Jesus warned about this kind of blindness when He said, “The appearance of the sky you know how to discern, but the signs of the times you cannot discern.” — Matthew 16:3. The greatest dangers are rarely sudden. Most spiritual decline happens gradually, which is what makes it so dangerous. The fish in the creek felt no urgency because everything they needed still surrounded them. Comfort hid the danger. Abundance removed awareness. Yet the season was already changing. The same thing can happen spiritually. One way to recognize it is to look at where the church was fifty years ago, then ten years ago, and compare it to where we stand today. Things that once deeply grieved the hearts of believers are now tolerated, celebrated, or ignored entirely. Convictions that once stood firm have slowly eroded under the pressure of culture. The shift did not happen overnight. It happened gradually, which is why so many failed to recognize how much the environment around them had changed.
That is why understanding the nature of the danger matters so much. Some dangers come openly through persecution. Others come quietly through deception. Persecution pressures believers from the outside through fear, suffering, rejection, or loss. A persecuted believer understands they are being pressured to compromise their faith. But deception works differently. Deception rarely presents itself as evil. It often appears compassionate, reasonable, enlightened, or harmless. It slowly reshapes truth until compromise no longer troubles the conscience and spiritual drift begins to feel normal. That is why deception can be even more dangerous than persecution. Persecution attacks faith openly from the outside, while deception alters conviction silently from within. One attempts to force believers away from truth. The other slowly convinces them to redefine truth altogether.

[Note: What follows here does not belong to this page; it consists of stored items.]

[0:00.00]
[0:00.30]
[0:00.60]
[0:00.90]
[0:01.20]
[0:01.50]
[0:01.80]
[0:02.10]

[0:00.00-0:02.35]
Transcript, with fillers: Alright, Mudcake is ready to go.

God has never desired His people to walk unaware. Throughout Scripture He consistently warned His people beforehand because He loved them enough to prepare them. “Everything I prophesied has come true, and now I will prophesy again. I will tell you the future before it happens.” — Isaiah 42:9.

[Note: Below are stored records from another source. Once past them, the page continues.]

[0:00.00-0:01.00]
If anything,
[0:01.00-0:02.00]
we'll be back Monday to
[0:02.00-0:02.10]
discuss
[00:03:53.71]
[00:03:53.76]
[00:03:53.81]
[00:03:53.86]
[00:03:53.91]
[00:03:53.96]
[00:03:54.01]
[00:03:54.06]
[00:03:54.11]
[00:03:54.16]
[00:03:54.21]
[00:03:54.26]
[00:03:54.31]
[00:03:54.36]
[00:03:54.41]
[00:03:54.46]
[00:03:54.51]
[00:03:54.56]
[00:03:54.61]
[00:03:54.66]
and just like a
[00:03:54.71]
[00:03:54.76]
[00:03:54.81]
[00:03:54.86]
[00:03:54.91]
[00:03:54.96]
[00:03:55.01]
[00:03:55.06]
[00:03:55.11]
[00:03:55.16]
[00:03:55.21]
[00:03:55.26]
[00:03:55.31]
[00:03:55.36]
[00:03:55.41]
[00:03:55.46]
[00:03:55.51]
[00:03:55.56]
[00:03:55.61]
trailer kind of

Prophecy is not given to create fear. It is given to awaken discernment. God reveals things beforehand so His people can recognize the season they are living in, so to be prepared, before the full weight of the moment arrives.
“The prudent sees danger and hides himself, but the simple go on and suffer for it.” — Proverbs 22:3.
Understanding the times we live in begins with seeing the world through the lens of Scripture instead of seeing Scripture through the lens of the world. It requires believers to pay attention not only to what God has said, but also to the direction culture, morality, truth, and the hearts of people are moving. Discernment grows when we stop assuming tomorrow will automatically look like yesterday and begin measuring what is happening around us against the Word of God. The church does not become prepared through panic, but through awareness, obedience, and spiritual clarity. The more deeply rooted we become in truth, the easier it is to recognize deception before it fully takes hold.
The fish still had time to move, but not forever. The danger was not immediate, which is precisely why it was easy to ignore. What looked safe in one season would become deadly in another. The tragedy would not be that the creek changed. The tragedy would be remaining in the same place because everything once felt secure there.
Sometimes the greatest danger is not sudden destruction but rather becoming so comfortable in a changing environment that we fail to recognize what is slowly disappearing around us until it is – too late.